CLICK HERE FOR BLOGGER TEMPLATES AND MYSPACE LAYOUTS »

Sunday, February 22, 2009

The Tongue III - Giving information

The third situation is that of a person called for information.

This person must be careful to be honest and careful not to speak Loshen Hora. To this end when calling for information tell the person that you are calling to ask information for a shidduch.

Do not ask:"What can you tell me about so and so?"
A person asked for information should only answer specific questions rather than giving a narrative. They should be asked direct questions and not vague general questions. First of all, one gets better information with direct questions, but also, a person asked a direct question can answer to the point.
Naturally the person giving the information should give first person information. If what one is saying is only hearsay one must say so. Specify that what s/he is saying came to him/her second hand. Certainly one should limit oneself to facts and not hearsay.

Even when dealing in facts, what is told has to be with the intent of giving the best information so that the person who is asking will get a full picture of the one asked about. The information should be given for the benefit of the party requesting the information with no thoughts of finally being able to give over a piece of gossip or taking revenge on someone chv"s.

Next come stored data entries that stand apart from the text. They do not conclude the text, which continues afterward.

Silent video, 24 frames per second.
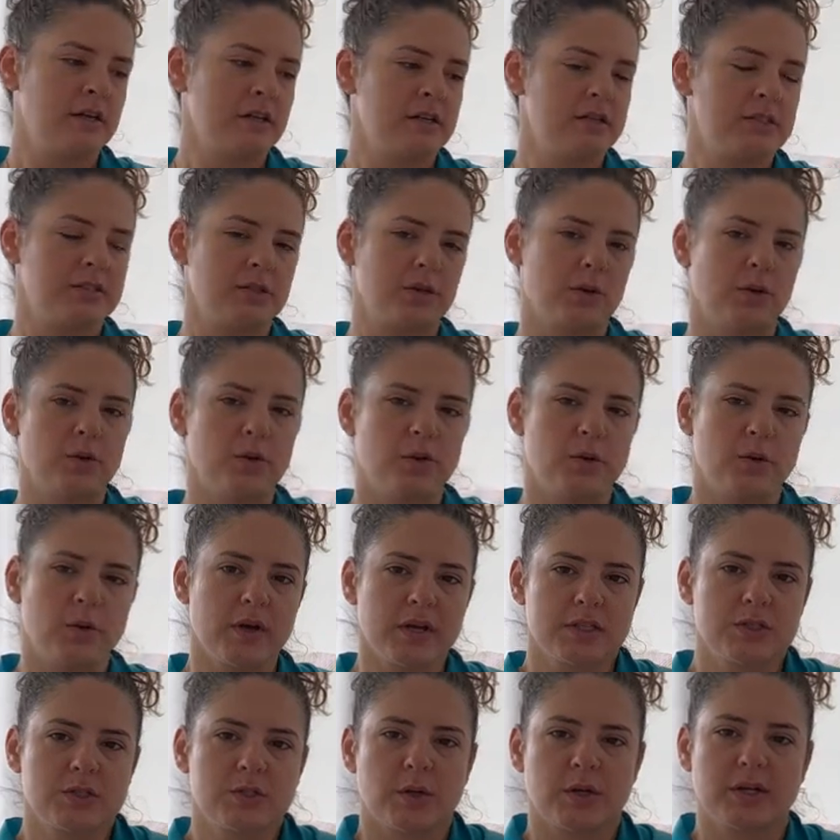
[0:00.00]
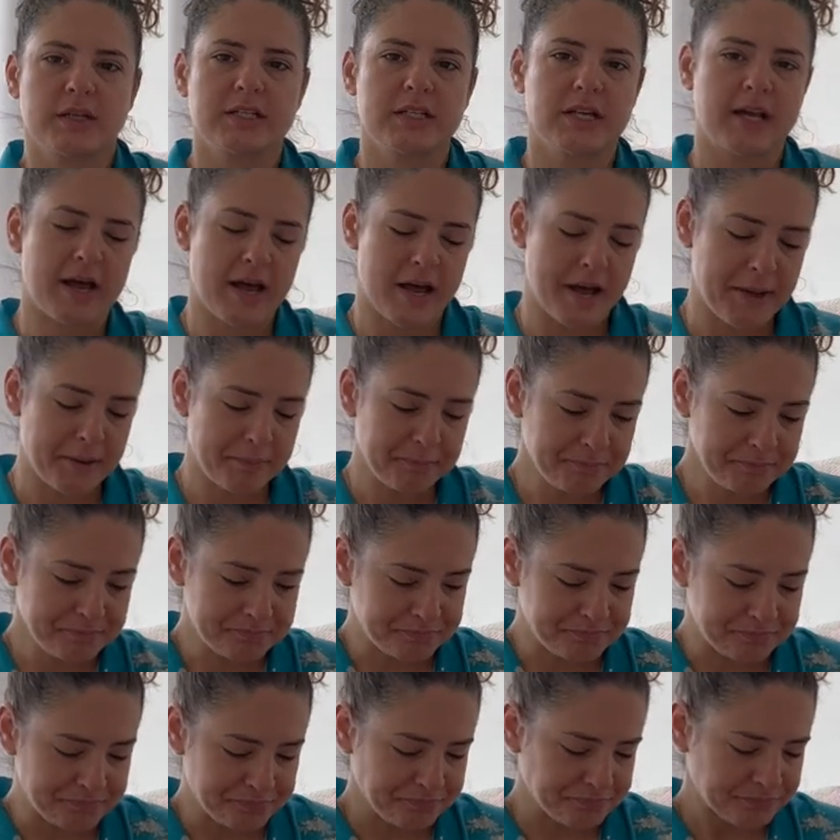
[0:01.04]
So, quick story time.
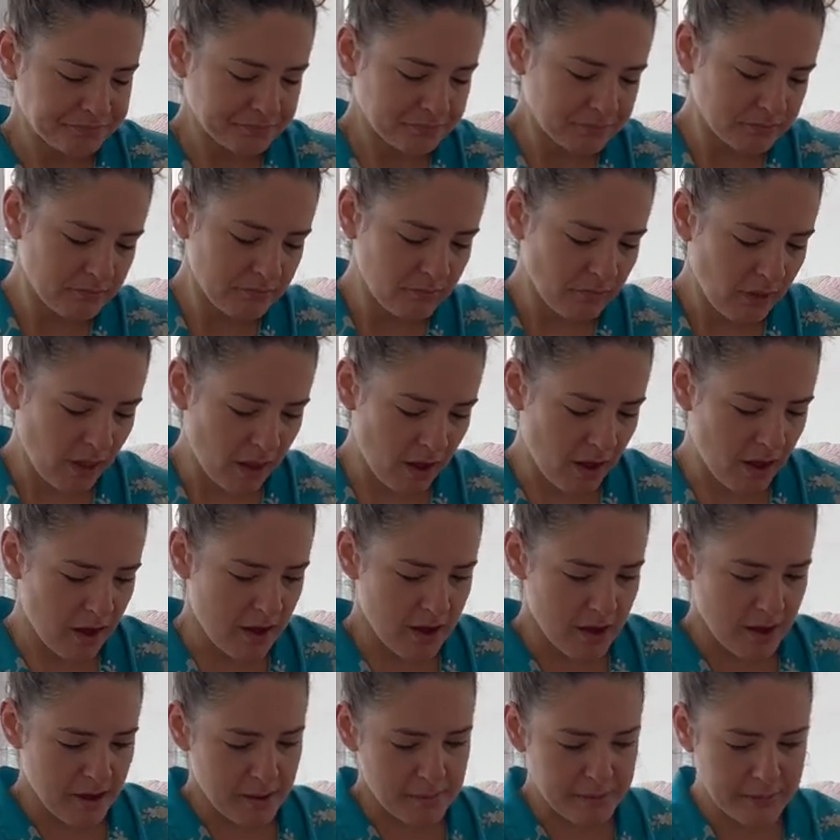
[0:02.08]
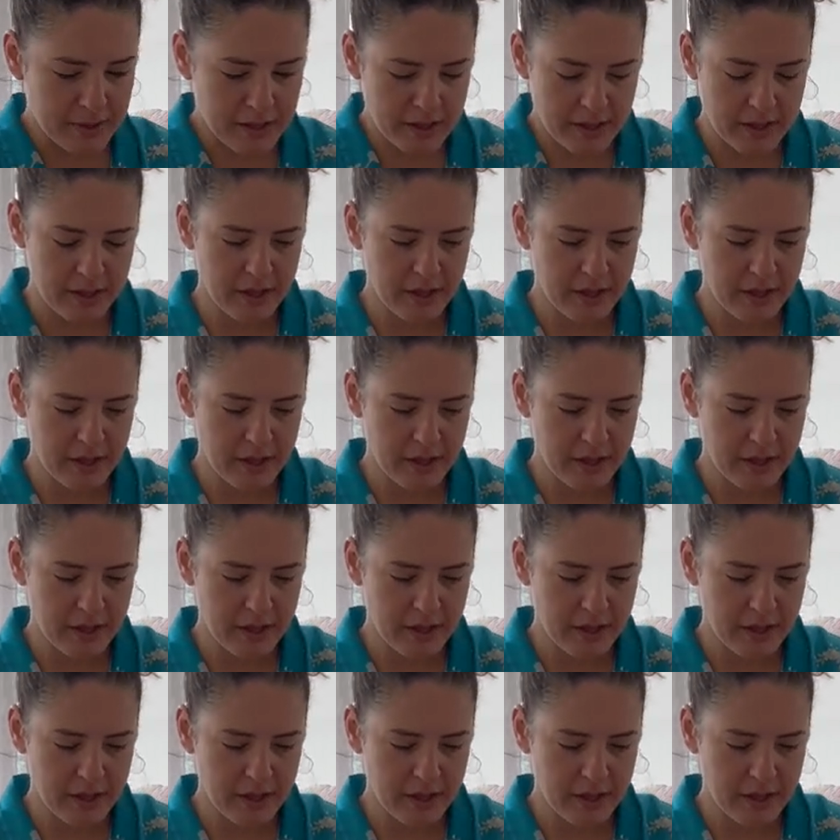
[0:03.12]
Um,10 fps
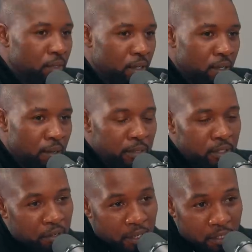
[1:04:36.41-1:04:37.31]
look. I'm gonna
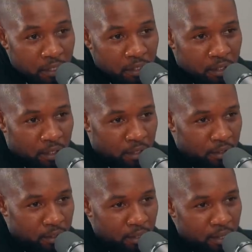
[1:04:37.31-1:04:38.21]
tell you like this
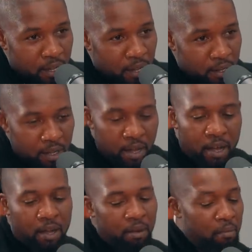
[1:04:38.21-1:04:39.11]

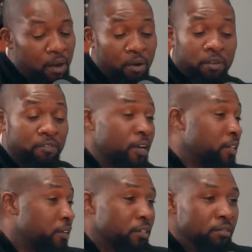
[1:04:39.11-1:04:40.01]
my
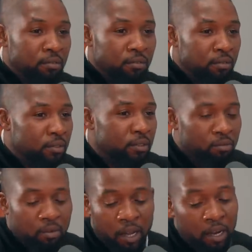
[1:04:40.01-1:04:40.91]
grandfather,
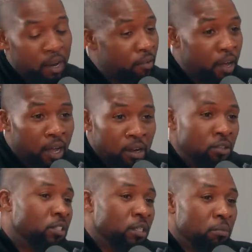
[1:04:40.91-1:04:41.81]
we ain't never ate
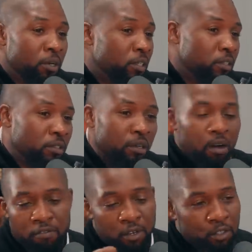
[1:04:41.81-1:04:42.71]
no sea moss
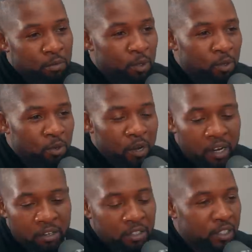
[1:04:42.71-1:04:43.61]
on no spoon
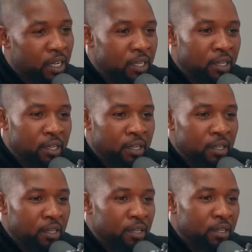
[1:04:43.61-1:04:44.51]
or no jelly.
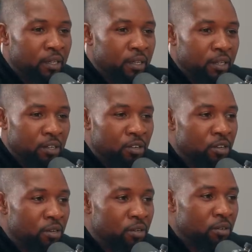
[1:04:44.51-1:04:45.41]
For
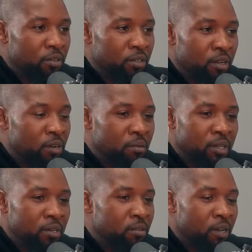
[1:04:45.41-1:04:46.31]
real? No,
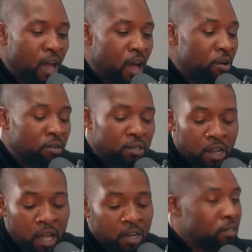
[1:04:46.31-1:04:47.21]
we. I
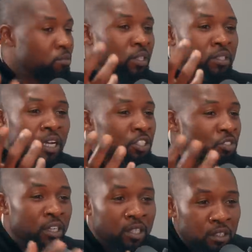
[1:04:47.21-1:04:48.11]
don't. That what that
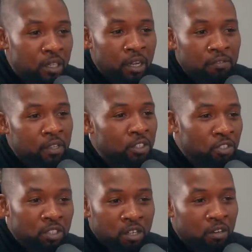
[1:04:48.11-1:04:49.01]
stringy stuff
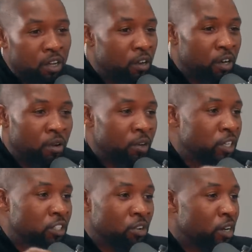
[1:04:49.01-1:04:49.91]
that you see on the internet where
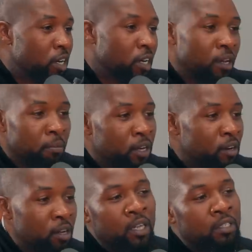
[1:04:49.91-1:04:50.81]
they soaking it in lemon
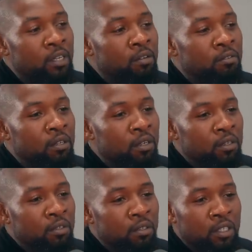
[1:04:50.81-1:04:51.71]
and all that stuff. That ain't it.
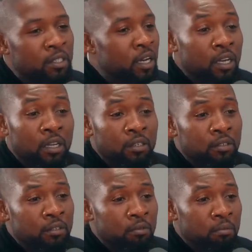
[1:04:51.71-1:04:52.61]
That's not it.
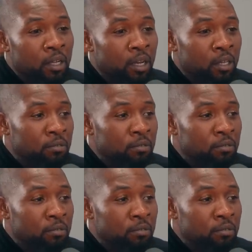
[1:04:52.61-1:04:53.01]
Because, for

It is generally difficult to give subjective information. For example, if someone asks whether a girl is pretty or slim. What is pretty for one may be comely for another (beauty is in the eyes of the beholder), and where one feels only a size 6 will do, another will be happy with a size 12.

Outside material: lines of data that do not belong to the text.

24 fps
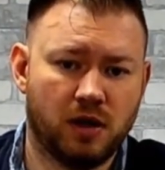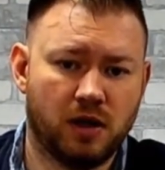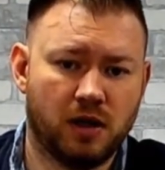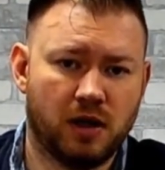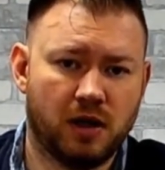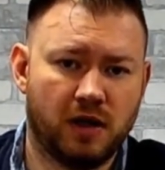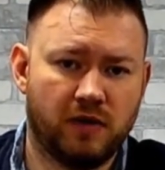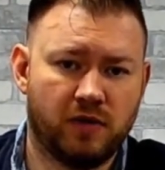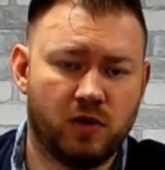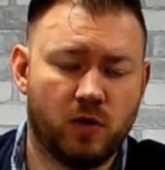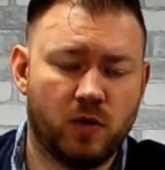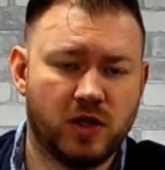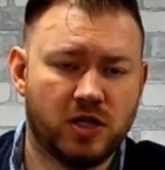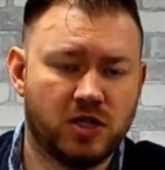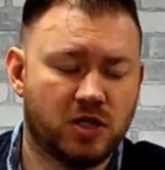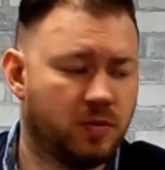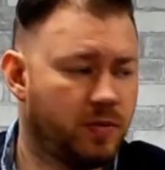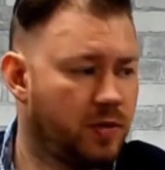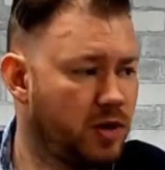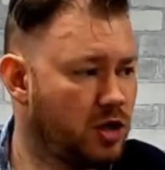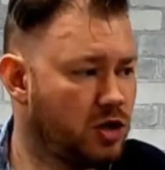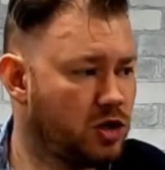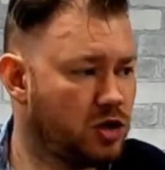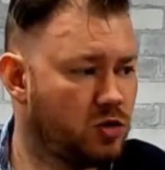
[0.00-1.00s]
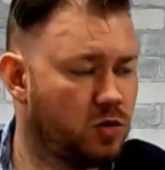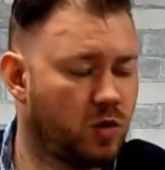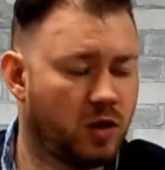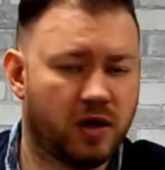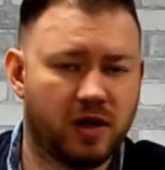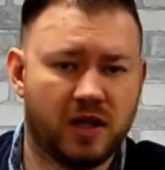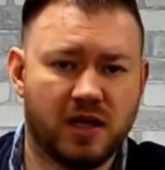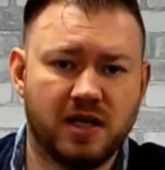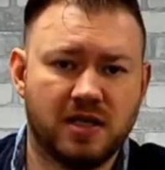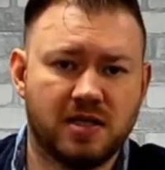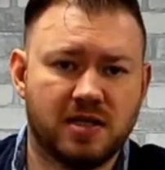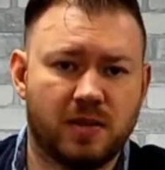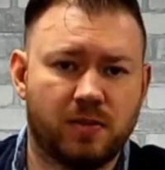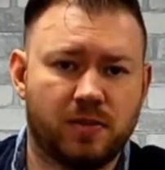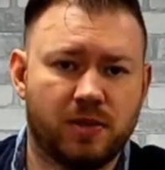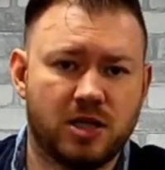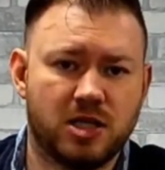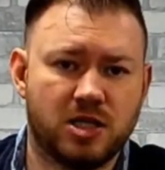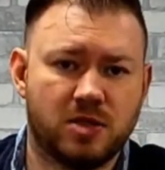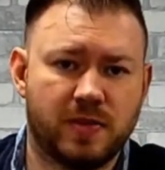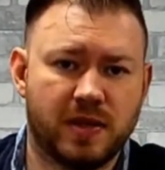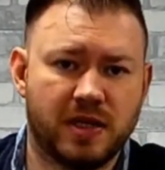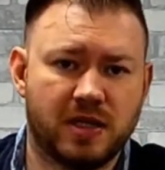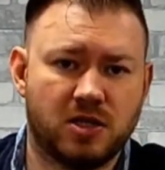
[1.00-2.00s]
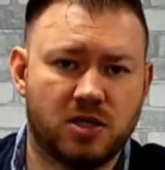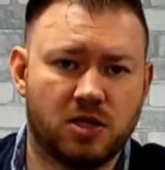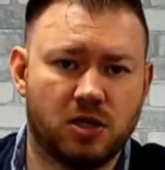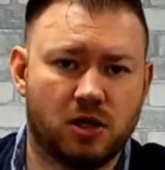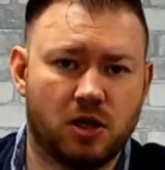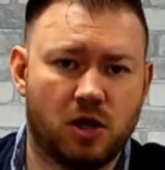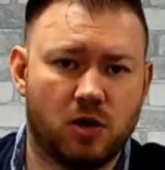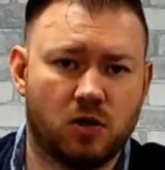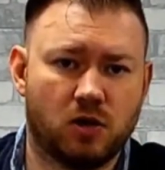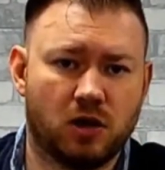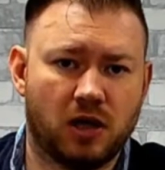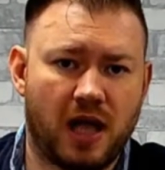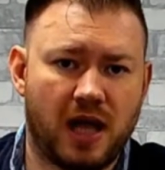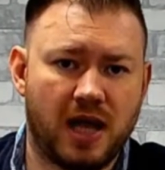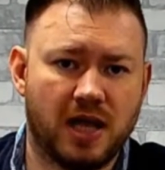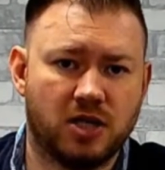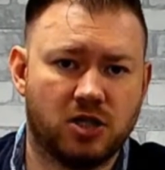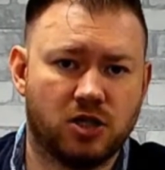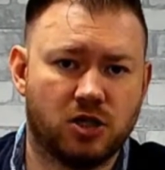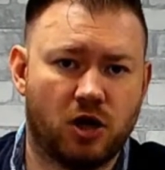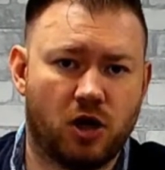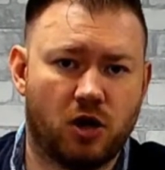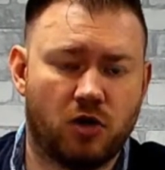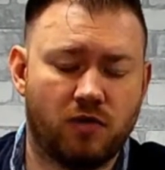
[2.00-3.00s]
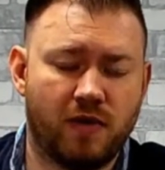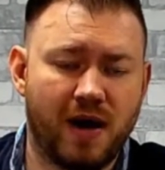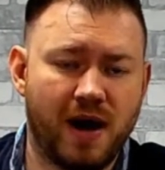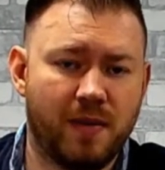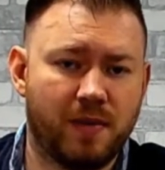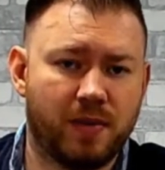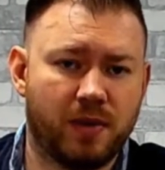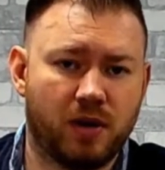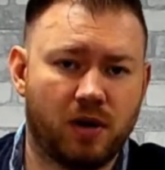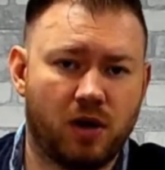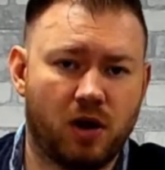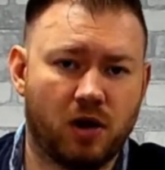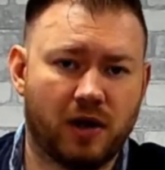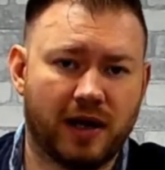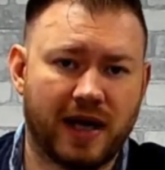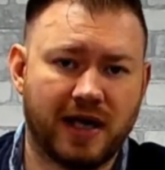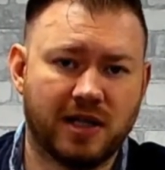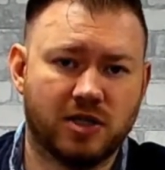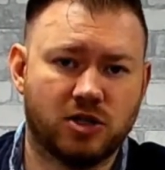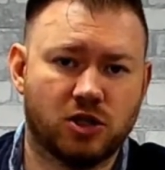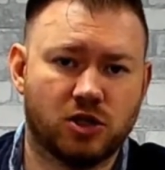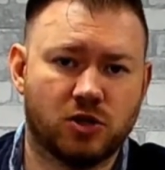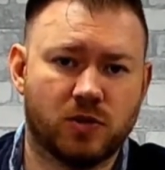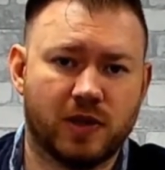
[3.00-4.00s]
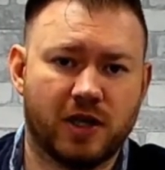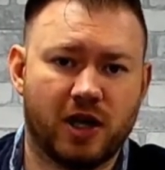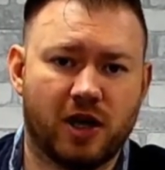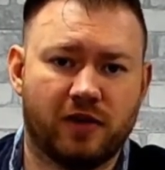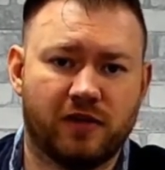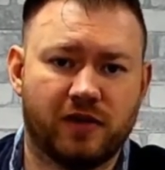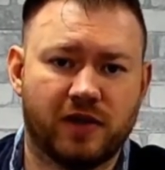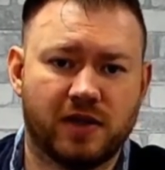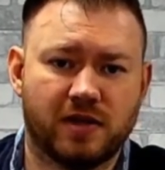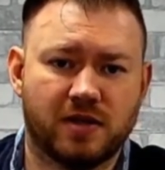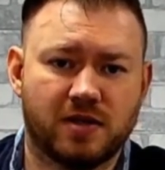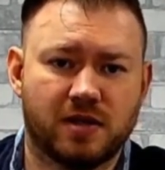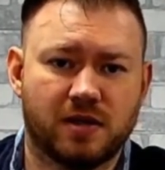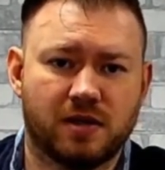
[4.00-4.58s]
If you wish to purchase one of these, then please speak to your local agent or rep or get in touch with the office.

Giving a size may be deceptive because of body types. Sometimes the size 12 may look like a 10, and the 10 may look like the 12. Just to sidetrack a moment in regard to sizes, most boys have no idea what a size 4 or 10 looks like, they think in terms of people, i.e. is she like my sister.

The only way to give good information when a subjective question is asked is to know the person one is talking to, and know what meaning s/he is imbuing the question with. This is not always possible. The same is true when asking for information. If one is close to the person who is giving the information, they will know what kind of “measuring scale” they use. If they say someone is smart, we will know what level of smart this person is telling us about because we know their opinion of who is smart and who is not.
If we do not know the person well, then how can we know what they mean by “smart” or by “outgoing” or “neat” etc.
A person may be a “neat freak”, and anyone less orderly is considered “messy”. Or a person may be above average intelligent and consider someone who is just average not very smart. It is almost like talking a different language.
You are using the same sounds, but the meaning is very different. One could say it is like the English language; one may say “night” and the other understands “Knight”.

Many times we are called to answer subjective questions from people whom we have never met. Sometimes we may feel that if our answer is interpreted the wrong way, it may ruin a shidduch. In such a case a safe answer is “I do not know.” Another method is to interrupt the conversation with an excuse and call a Rav. Then call the person back.